Matt Cooper wrote an article. Robert Novak wrote an article. Walter Pincus wrote an article. All three have dealt differently with the special prosecutor on the subject of confidential sources. But they ALL wrote articles about what they were told, which means that if they decided to protect their source, they were doing it in service of performing their jobs. And just because she didn’t write one at the time doesn’t mean she can’t write one now. She’s still employed by the NY Times.
Reporters write articles in order to inform the public. That is the essence of their job. In order to do that they sometimes have to keep their sources confidential. Miller has not done the one thing she must do to justify keeping her source confidential — inform the public of what she knows about the story. Neither is there even a bit of evidence that she was ever even working on a story about this subject.

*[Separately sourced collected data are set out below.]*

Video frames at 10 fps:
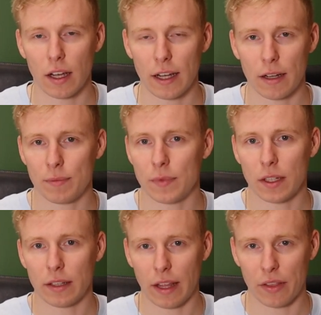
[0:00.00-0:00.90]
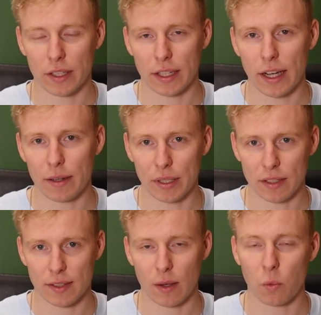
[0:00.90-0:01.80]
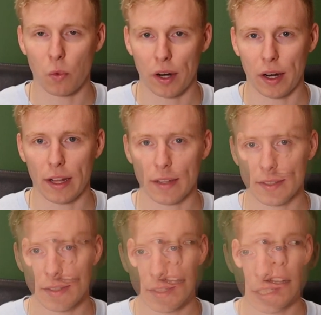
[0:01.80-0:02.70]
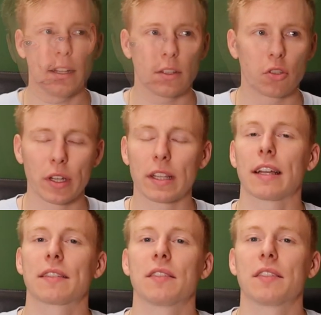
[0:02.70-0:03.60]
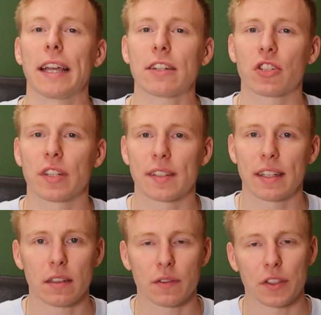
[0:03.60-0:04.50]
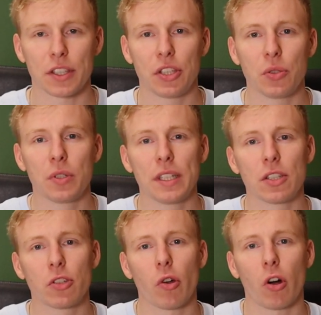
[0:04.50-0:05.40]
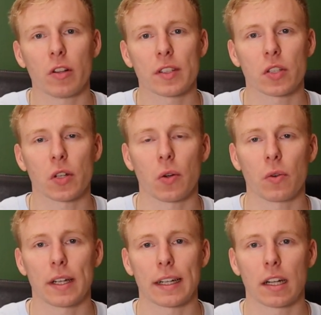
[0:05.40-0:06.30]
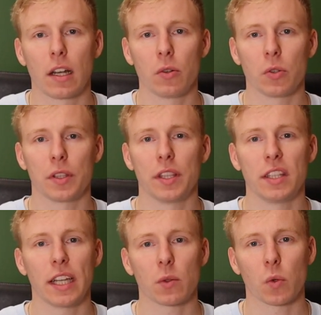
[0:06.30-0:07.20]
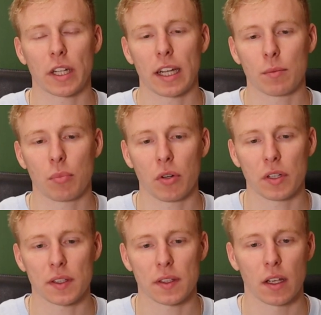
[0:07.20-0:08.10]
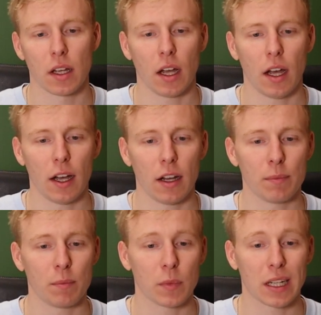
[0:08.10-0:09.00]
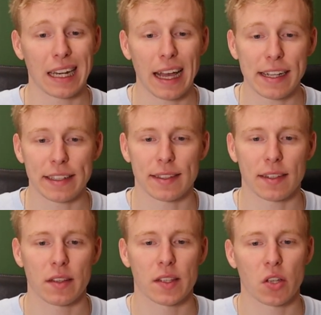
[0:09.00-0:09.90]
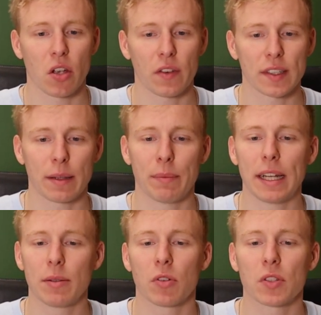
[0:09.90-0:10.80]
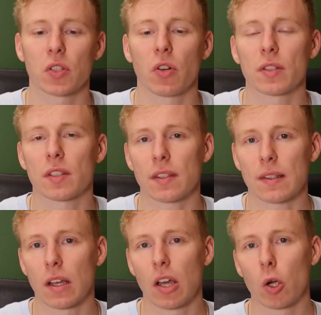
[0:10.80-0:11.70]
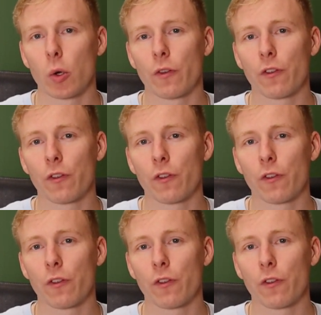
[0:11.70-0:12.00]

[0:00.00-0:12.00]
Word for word: um, another guy being somewhere else during that detection itself, you need to also include network endpoints, um, clients, servers, and many more sources whoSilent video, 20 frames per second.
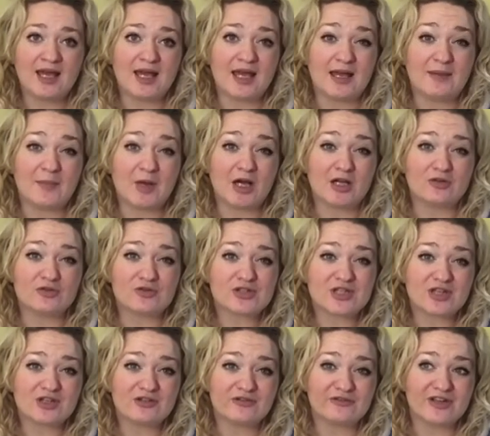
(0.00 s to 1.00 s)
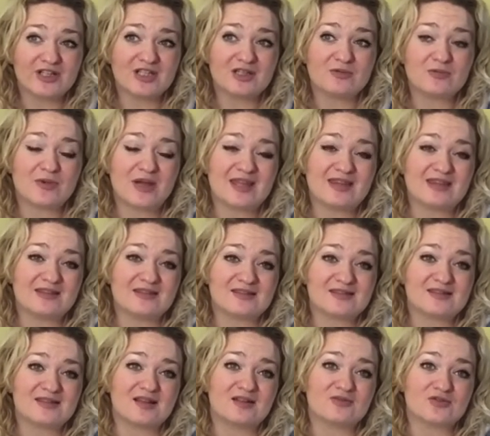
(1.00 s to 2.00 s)
I also couldn't find anywhere that
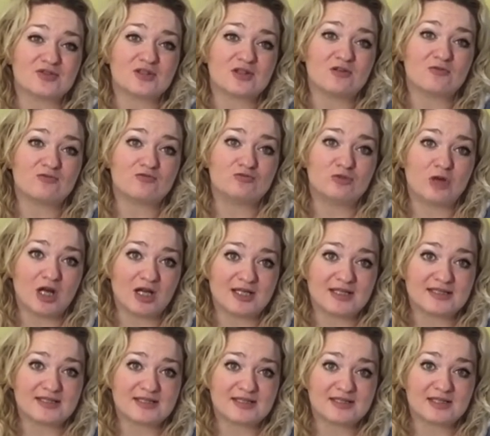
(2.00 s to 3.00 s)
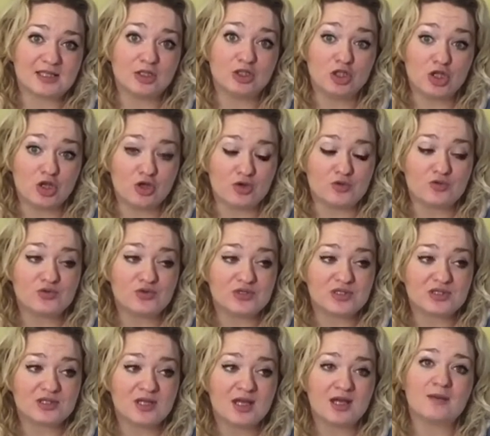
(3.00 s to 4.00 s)
sells rice
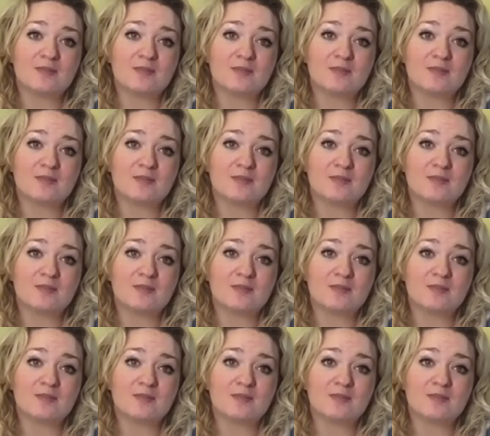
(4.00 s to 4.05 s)
loose,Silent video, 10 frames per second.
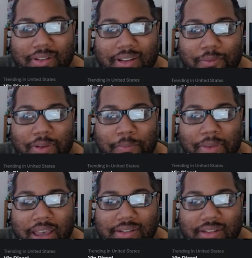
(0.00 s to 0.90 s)
I'm, I'm
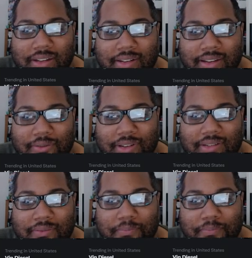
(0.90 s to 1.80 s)
actually
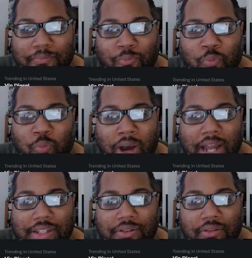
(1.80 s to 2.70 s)
interested in
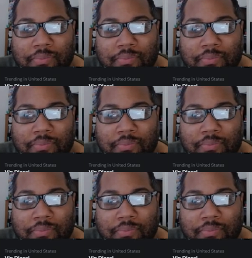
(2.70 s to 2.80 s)
watching orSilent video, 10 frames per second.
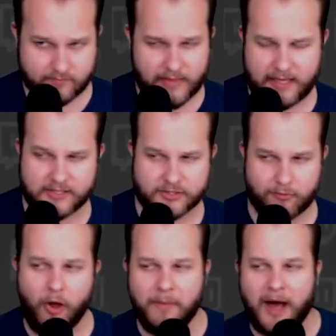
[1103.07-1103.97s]
he's a
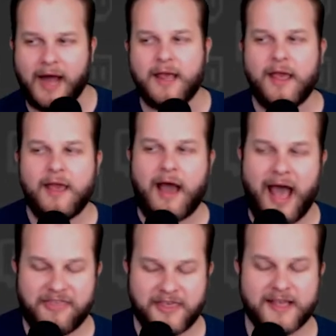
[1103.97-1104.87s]
robot.
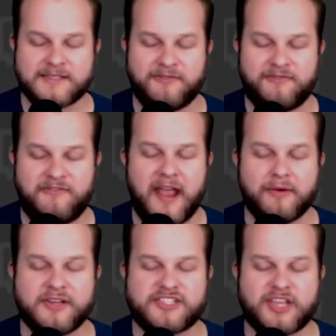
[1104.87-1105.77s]
I think it's a
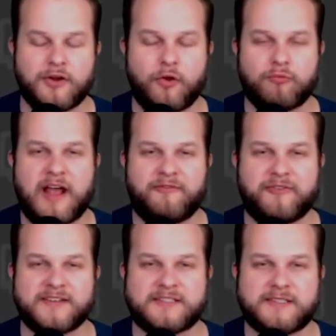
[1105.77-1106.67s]
very subtle
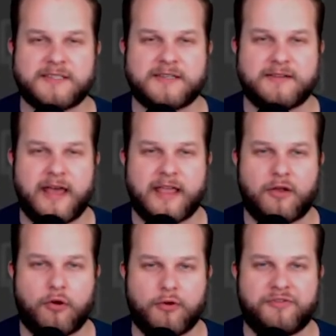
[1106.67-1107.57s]
reference to, like,
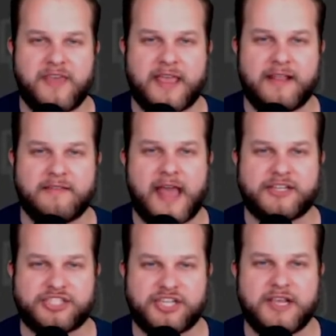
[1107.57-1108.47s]
her thinking that
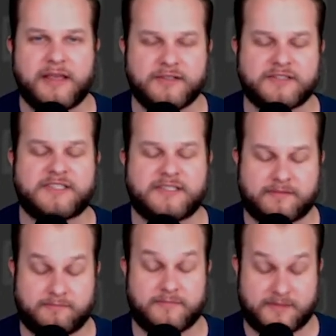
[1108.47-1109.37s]
she can,
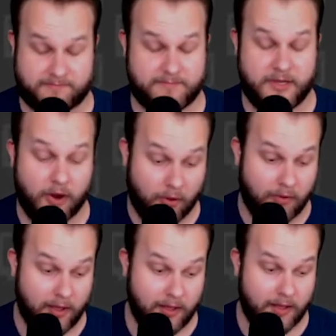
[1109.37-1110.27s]
you know,
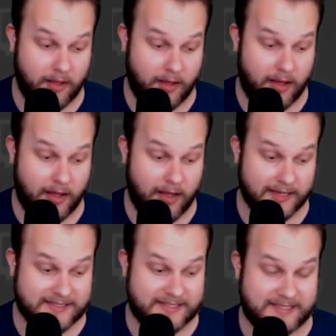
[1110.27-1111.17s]

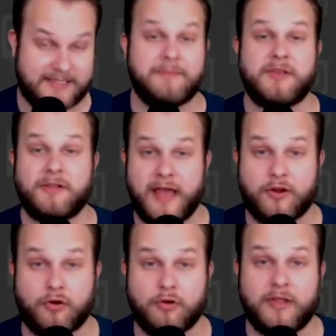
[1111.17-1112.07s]
stimulate
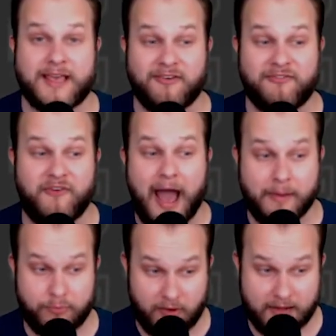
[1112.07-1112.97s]
her like a
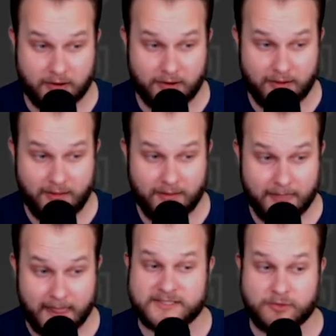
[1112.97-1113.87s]
vibrator.
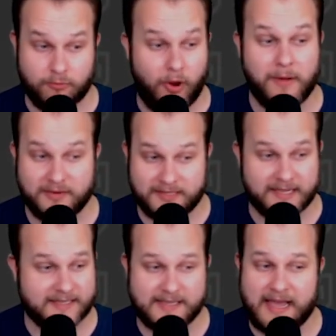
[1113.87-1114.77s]
It's the robo
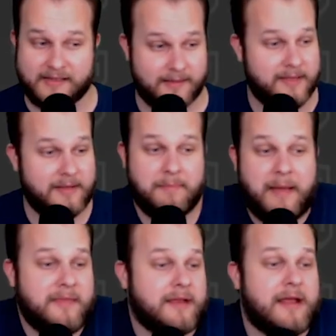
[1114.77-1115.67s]
dick, exactly. I mean,
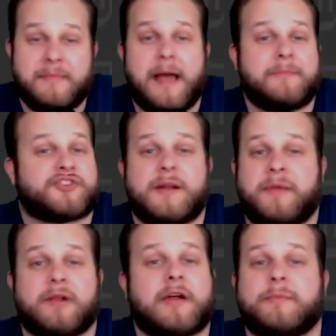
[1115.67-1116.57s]
I'm not trying to
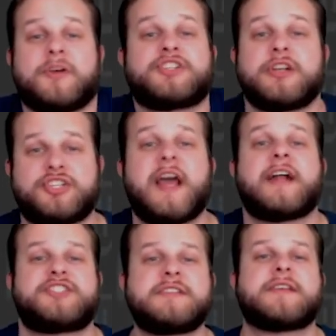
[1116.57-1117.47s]
beat around the bush here,
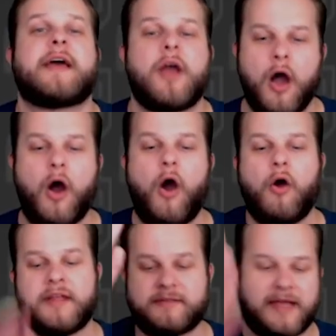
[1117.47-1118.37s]
chat. She's like,
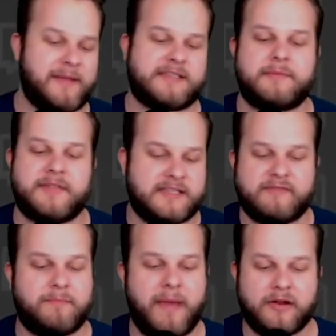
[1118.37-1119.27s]
oh, it's
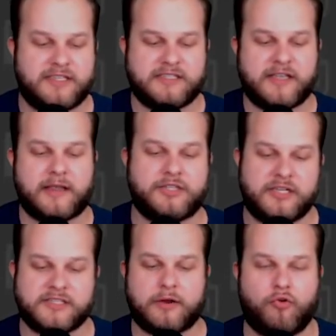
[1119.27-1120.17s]
even better because he's like
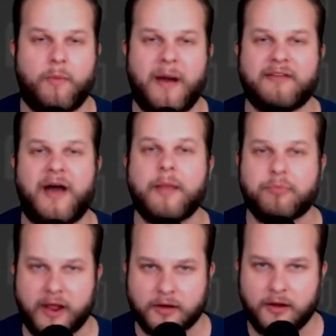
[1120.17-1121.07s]
a robot
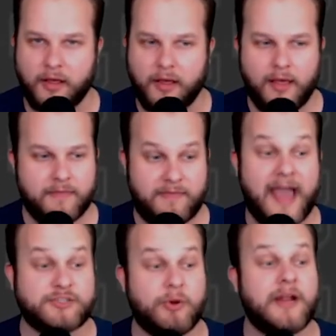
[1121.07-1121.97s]
vibrator.
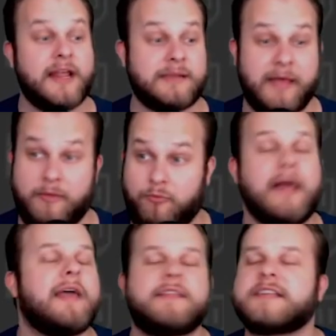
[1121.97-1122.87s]
That's what it is. I'm like,
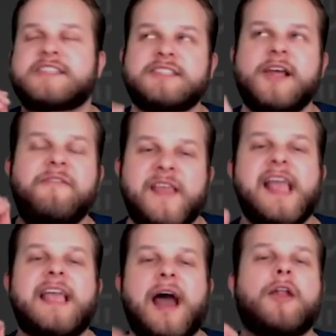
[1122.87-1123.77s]
what? The stuff
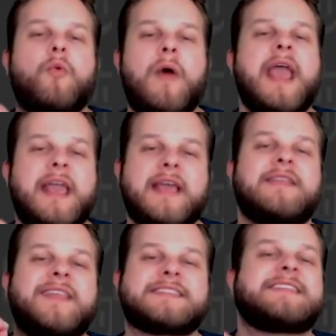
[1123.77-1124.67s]
they got away
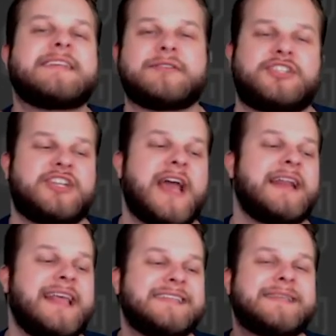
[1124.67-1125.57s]
in this series,
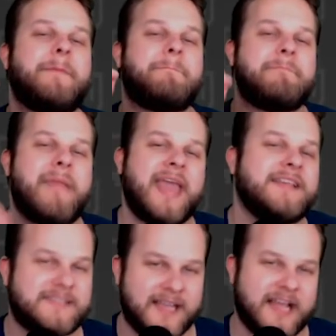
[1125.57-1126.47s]
chat, is
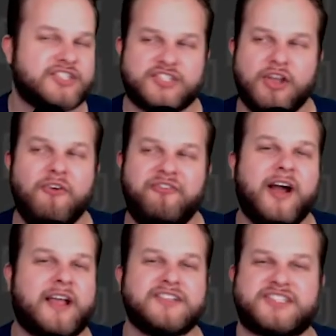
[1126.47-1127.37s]
amazing. It's so
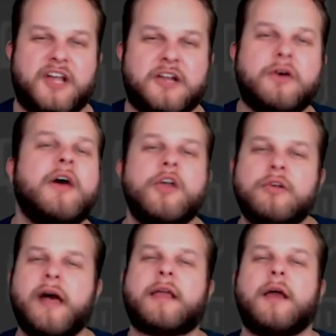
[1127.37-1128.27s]
fucking subtle.
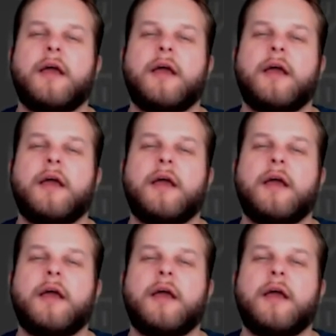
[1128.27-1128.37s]
You're like,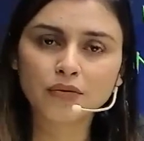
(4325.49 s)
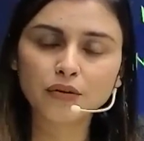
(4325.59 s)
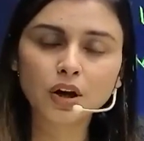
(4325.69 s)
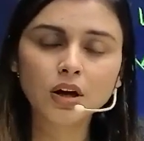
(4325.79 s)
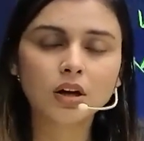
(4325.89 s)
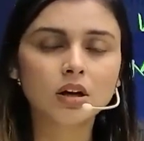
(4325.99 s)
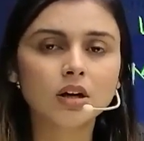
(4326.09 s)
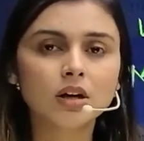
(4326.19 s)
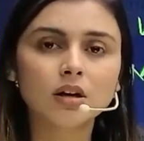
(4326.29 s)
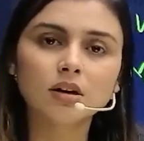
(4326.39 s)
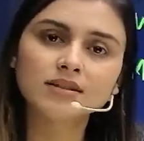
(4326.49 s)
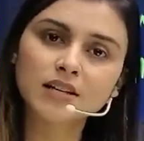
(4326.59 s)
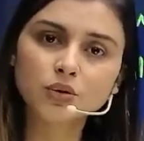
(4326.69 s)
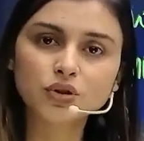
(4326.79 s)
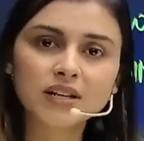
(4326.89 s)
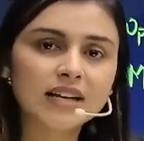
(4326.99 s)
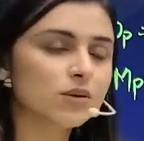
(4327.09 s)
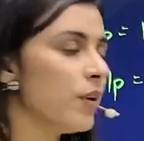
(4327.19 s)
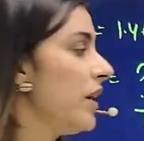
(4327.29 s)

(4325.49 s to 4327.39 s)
of your uh, solution as wellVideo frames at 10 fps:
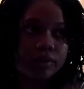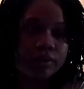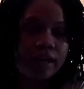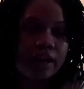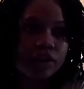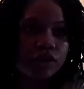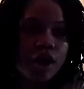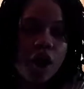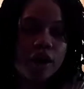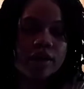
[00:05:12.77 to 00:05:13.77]
that
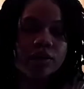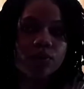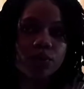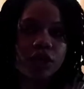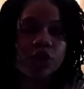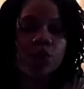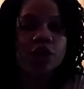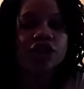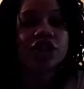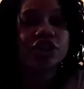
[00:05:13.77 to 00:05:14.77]
in
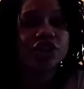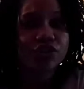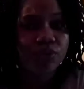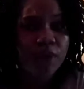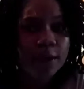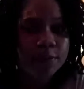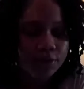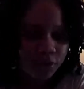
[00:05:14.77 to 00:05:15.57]
which he describesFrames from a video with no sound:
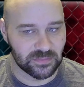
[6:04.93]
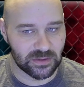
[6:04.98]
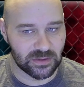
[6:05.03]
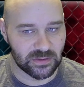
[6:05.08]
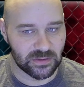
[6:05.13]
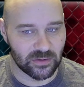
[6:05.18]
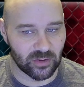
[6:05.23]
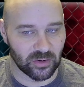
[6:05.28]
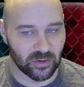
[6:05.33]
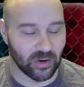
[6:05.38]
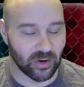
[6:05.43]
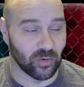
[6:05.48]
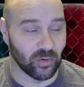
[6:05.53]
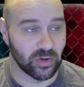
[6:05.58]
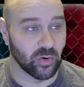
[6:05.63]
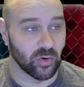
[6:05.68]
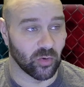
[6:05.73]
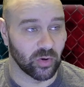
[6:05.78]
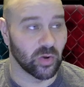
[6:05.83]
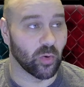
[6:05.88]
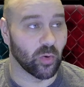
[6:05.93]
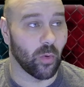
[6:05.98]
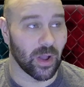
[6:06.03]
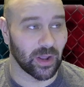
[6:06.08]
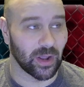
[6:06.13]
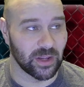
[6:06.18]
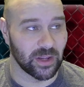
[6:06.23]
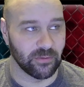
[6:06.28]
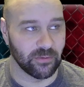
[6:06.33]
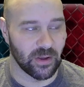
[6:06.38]
Or you're
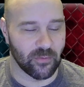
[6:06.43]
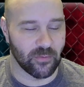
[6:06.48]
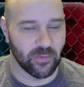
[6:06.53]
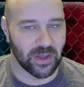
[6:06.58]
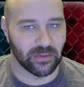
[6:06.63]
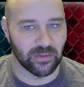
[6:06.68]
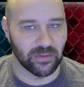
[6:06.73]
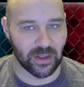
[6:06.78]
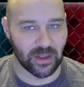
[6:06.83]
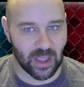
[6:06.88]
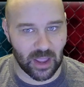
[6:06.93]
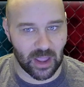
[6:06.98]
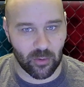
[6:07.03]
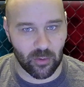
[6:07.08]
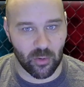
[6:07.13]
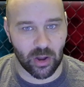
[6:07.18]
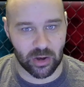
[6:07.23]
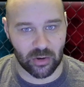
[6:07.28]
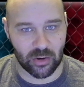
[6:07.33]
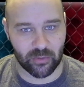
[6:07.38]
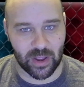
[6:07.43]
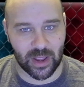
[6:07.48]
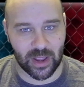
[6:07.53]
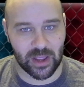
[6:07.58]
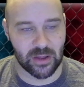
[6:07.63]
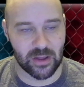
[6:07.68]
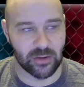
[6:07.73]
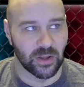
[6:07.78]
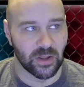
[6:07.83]
walking around weight. Like, I walk around.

Woodward and Bernstein kept Mark Felt’s confidence for decades — but at the time they were using his information to unravel a complicated story that they were writing about every day. Miller has not written one word on this subject. Even if we grant that she has an obligation to protect liars who use the news media for character assasination, we can’t say that she should be able to do this in service of anything but doing her job as a journalist — either as part of an investigation or a story. And if she has a story, she should be forced by her editors to write what she knows (protecting her source if necessary, just as Cooper did) or be fired for not doing her job.
How she deals with Fitzgerald is up to her. I think when a reporter is used by a powerful members of the government, in their official capacity, to destroy political opponents with lies, that a reporter should be automatically released from any confidentiality agreement. Otherwise, it is nothing but outsourced government propaganda. Others disagree. But that has no bearing on her responsibility as a journalist and employee of the most important newspaper in the world.
Miller may now be saving her information for the blockbuster book she’s planning to write, but that doesn’t explain why the NY Times didn’t insist that Miller do her job and write a story about what she knows, even if she can’t reveal who told her about it. It’s in the public interest, all the other journalists have done it, why can’t she?